_DATA SUPPLIED_:
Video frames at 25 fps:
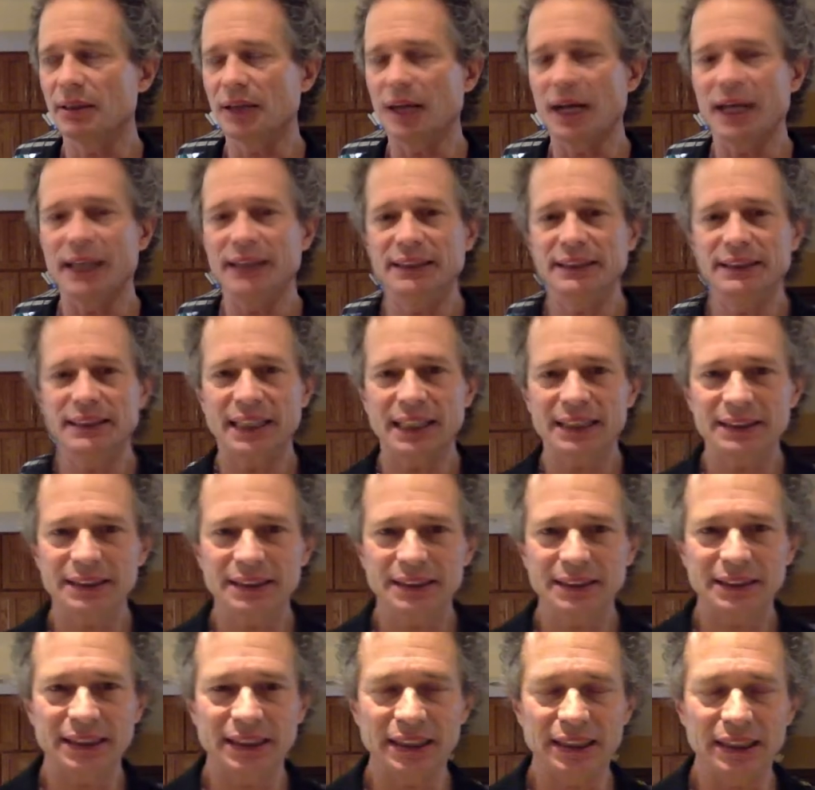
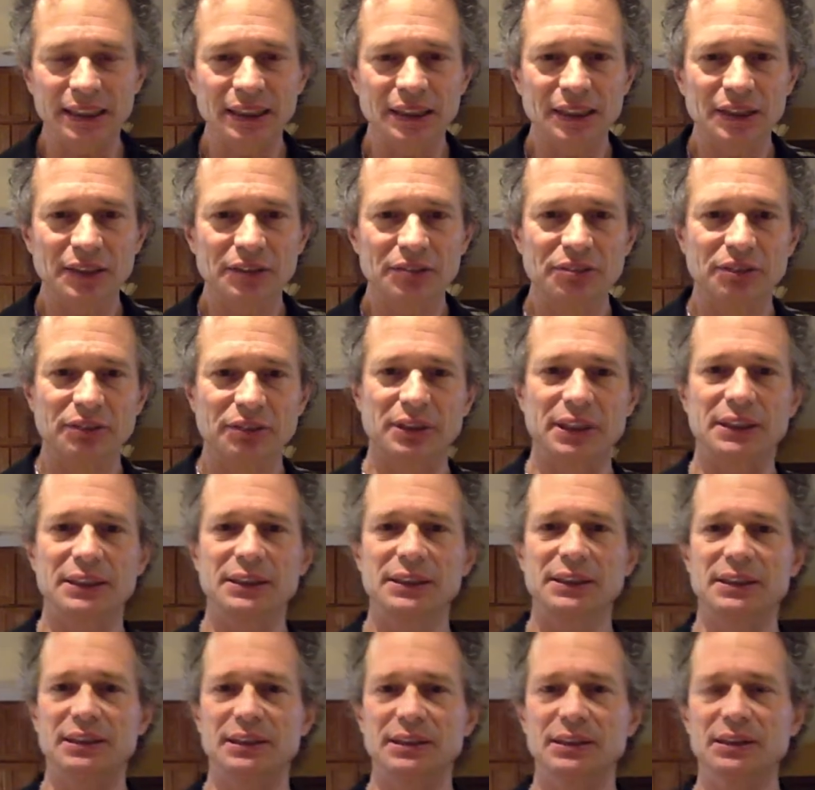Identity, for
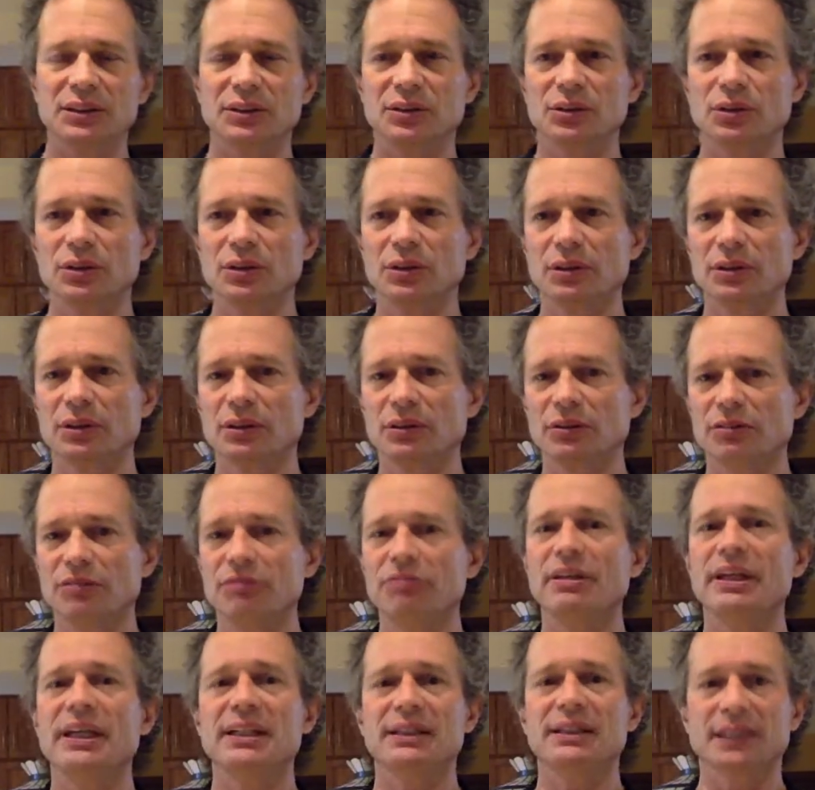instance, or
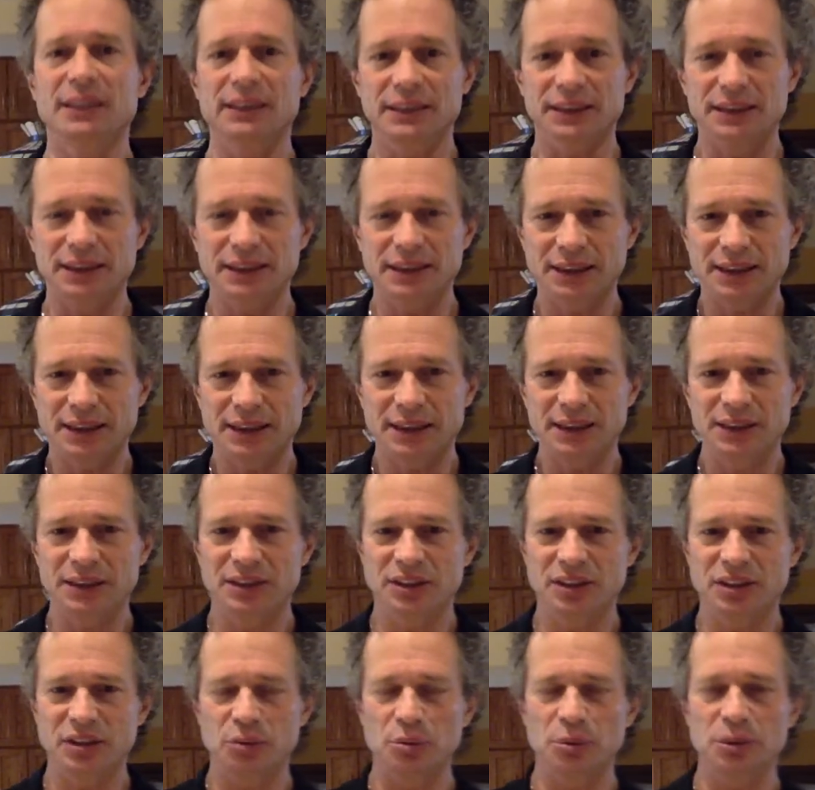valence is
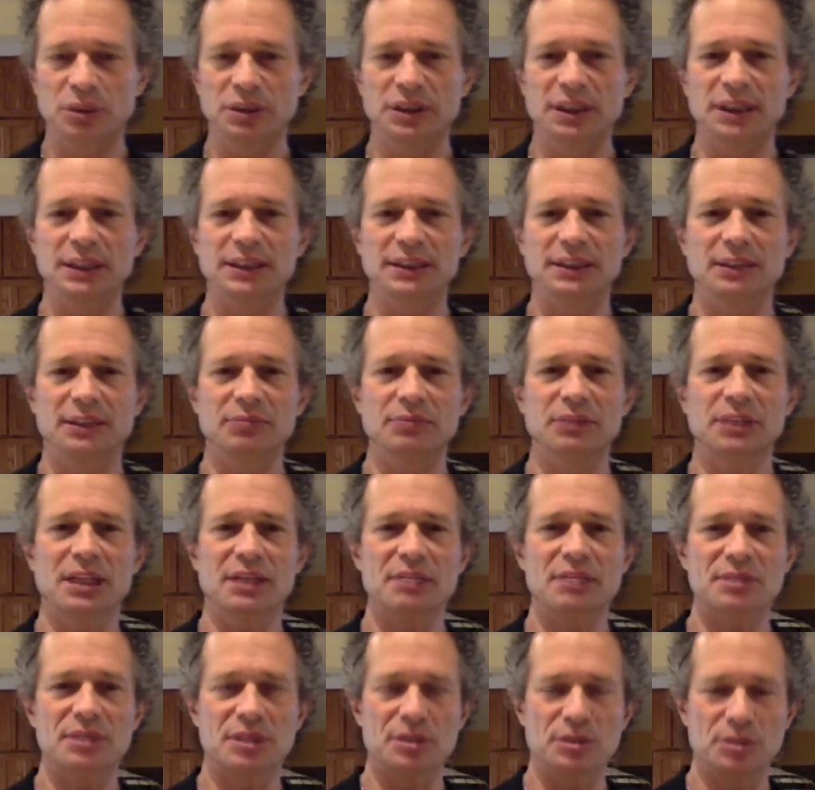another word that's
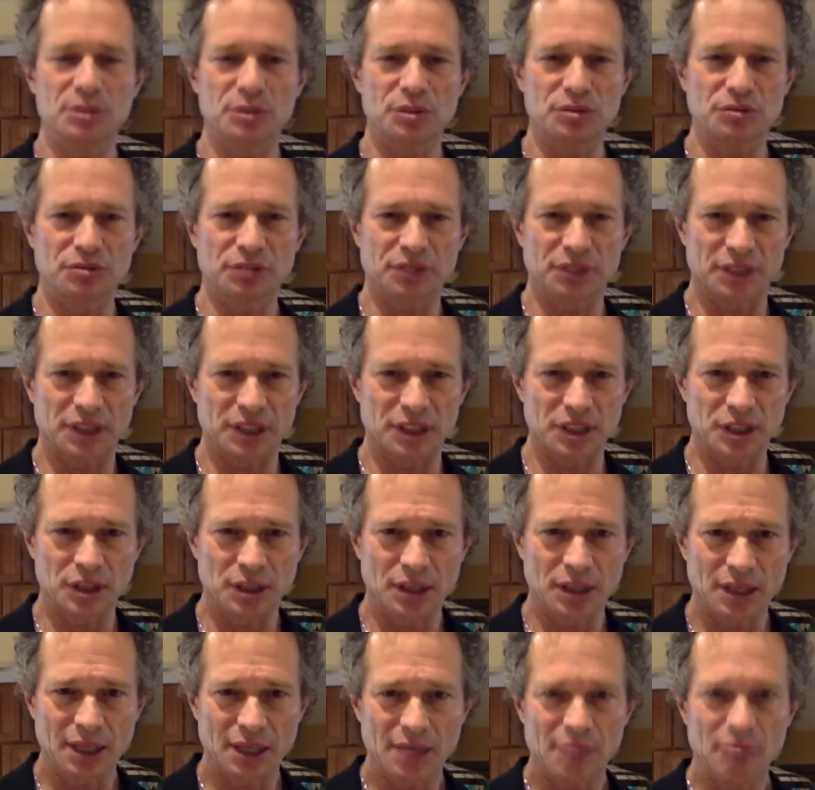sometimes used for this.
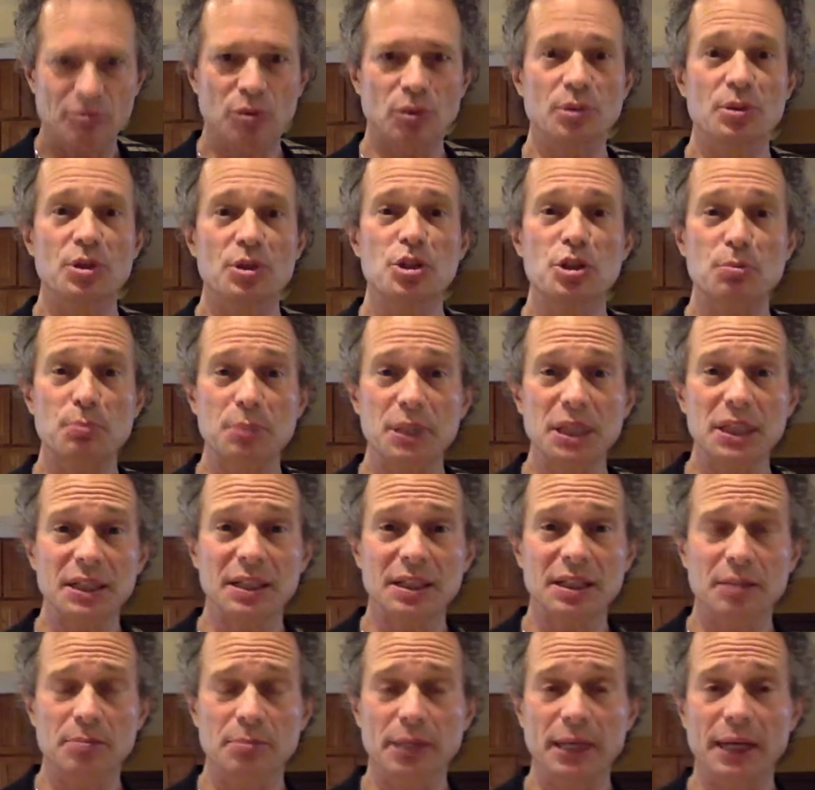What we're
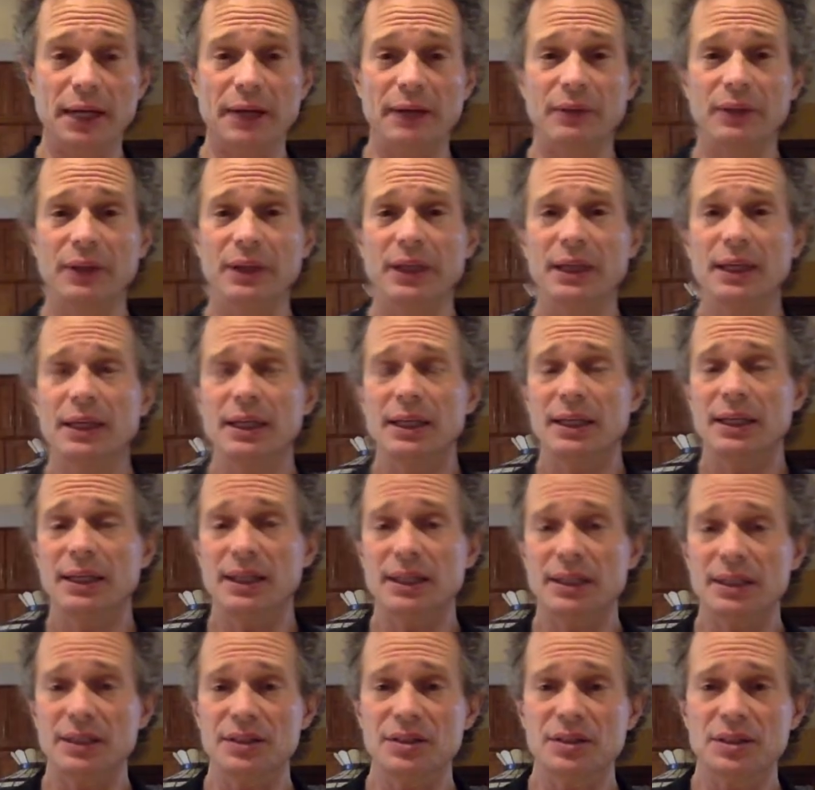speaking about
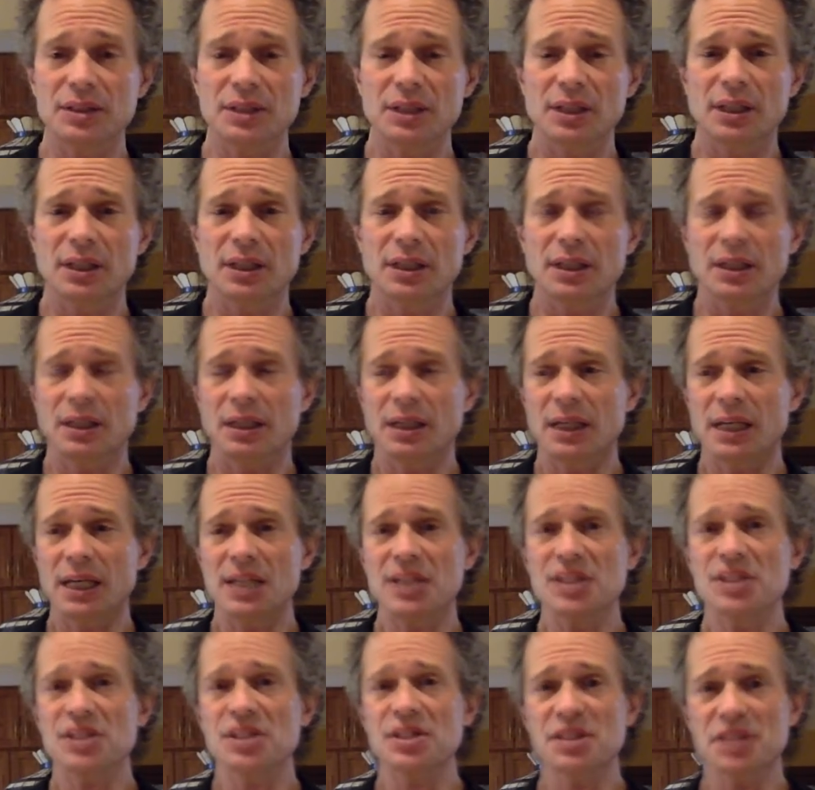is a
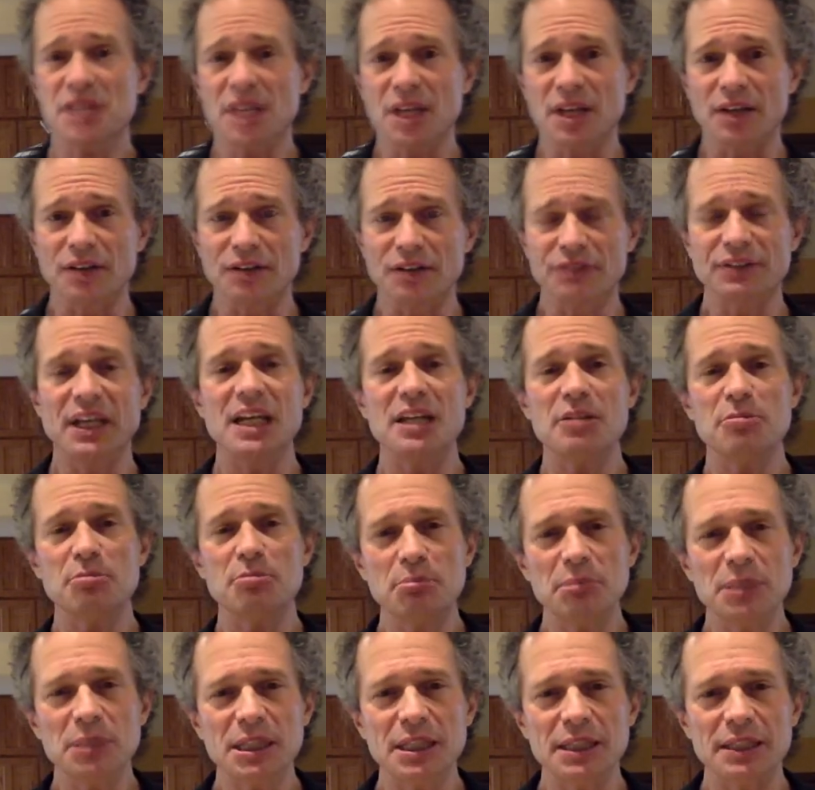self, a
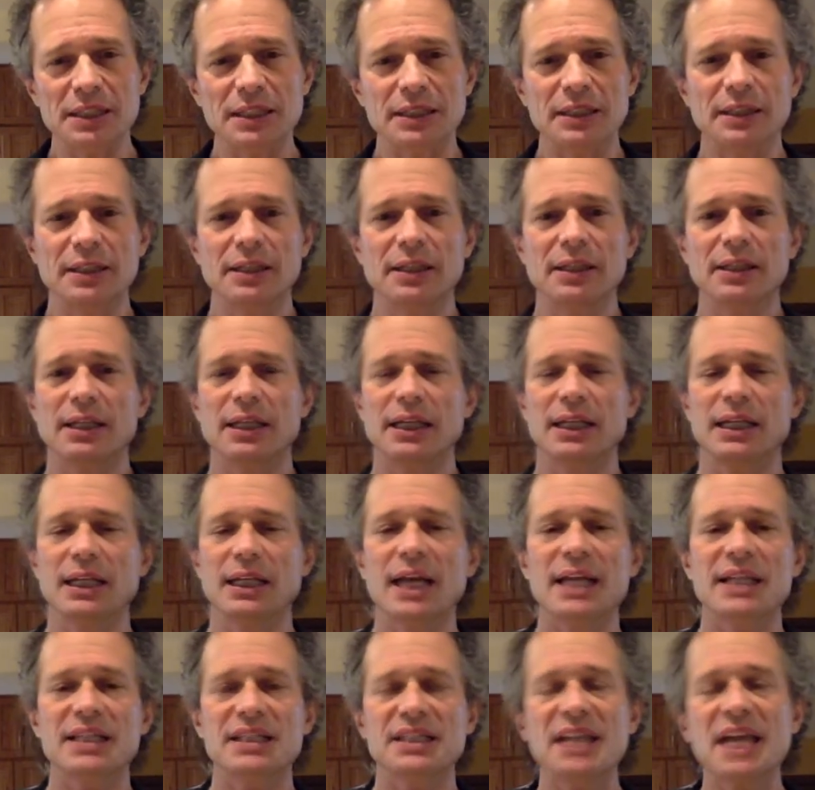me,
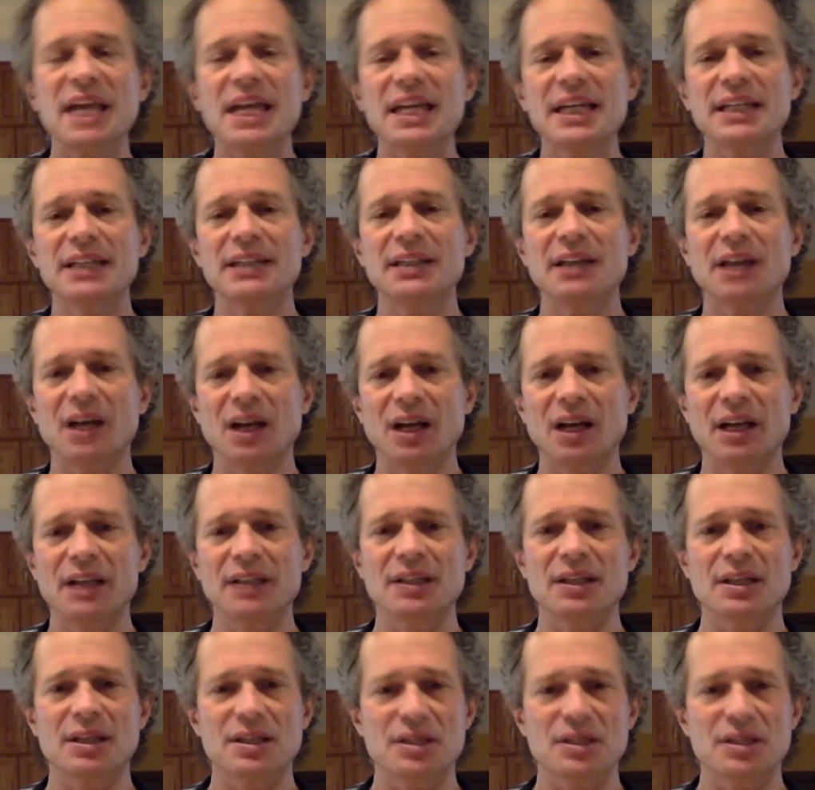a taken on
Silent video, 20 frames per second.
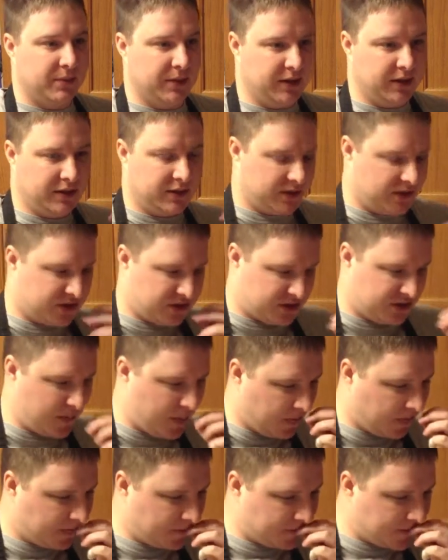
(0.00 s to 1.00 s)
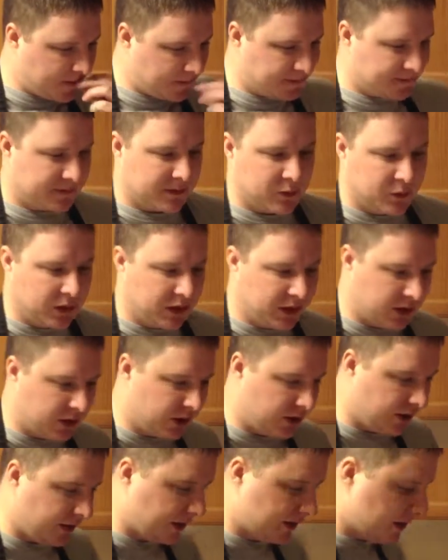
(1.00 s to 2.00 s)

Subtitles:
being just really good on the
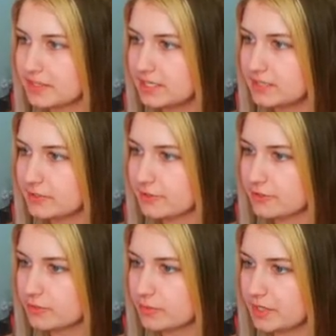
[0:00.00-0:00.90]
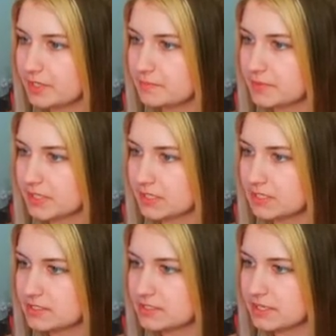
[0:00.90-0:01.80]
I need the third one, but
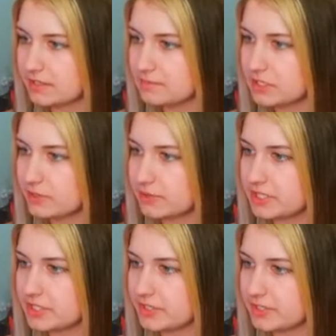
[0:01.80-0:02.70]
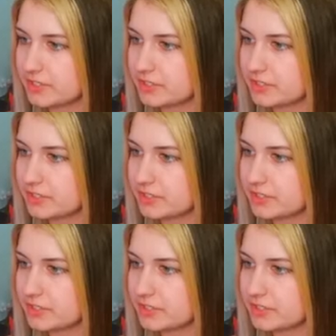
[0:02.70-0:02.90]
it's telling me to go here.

_WHAT THIS TASK INVOLVES_:
Write out, word for word, the line containing "Silent video, 20 frames per second." and each line after it to the end of the data, and nothing more. Drop the pictures.

_EXERCISE OUTPUT_:
Silent video, 20 frames per second.
(0.00 s to 1.00 s)
(1.00 s to 2.00 s)

Subtitles:
being just really good on the
[0:00.00-0:00.90]
[0:00.90-0:01.80]
I need the third one, but
[0:01.80-0:02.70]
[0:02.70-0:02.90]
it's telling me to go here.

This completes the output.